The answer must be an exact copy of the records, with no pictures in it.
═════ SUPPLIED MATERIAL
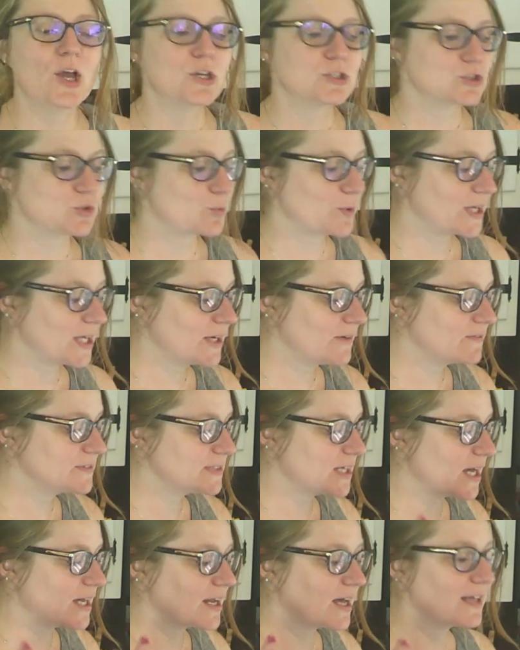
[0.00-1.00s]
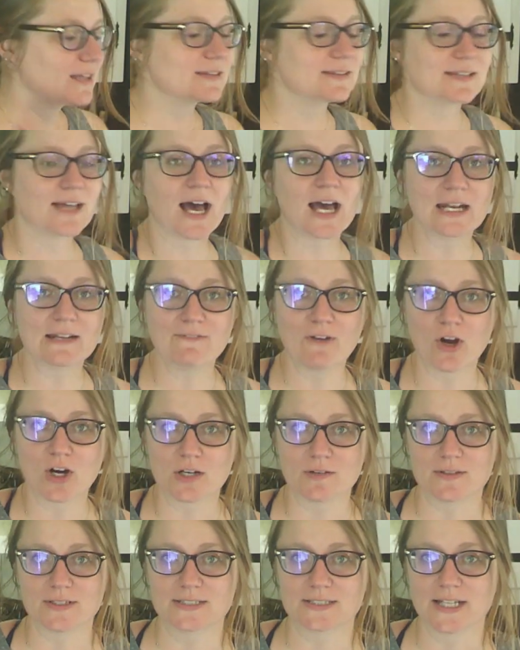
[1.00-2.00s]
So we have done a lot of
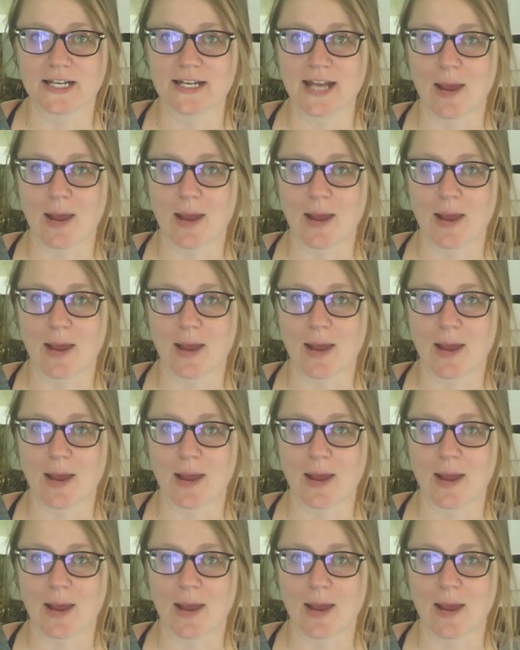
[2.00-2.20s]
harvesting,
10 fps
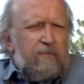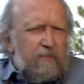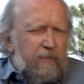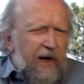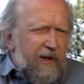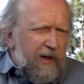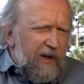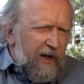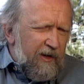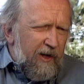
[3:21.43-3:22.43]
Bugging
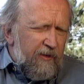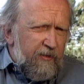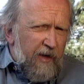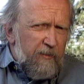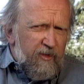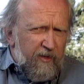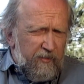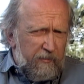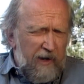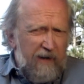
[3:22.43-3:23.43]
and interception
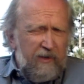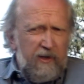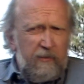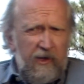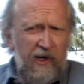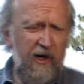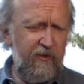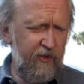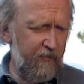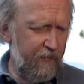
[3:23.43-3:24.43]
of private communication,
══════════
### SOLUTION FOR THIS EXERCISE:
[0.00-1.00s]
[1.00-2.00s]
So we have done a lot of
[2.00-2.20s]
harvesting,
10 fps
[3:21.43-3:22.43]
Bugging
[3:22.43-3:23.43]
and interception
[3:23.43-3:24.43]
of private communication,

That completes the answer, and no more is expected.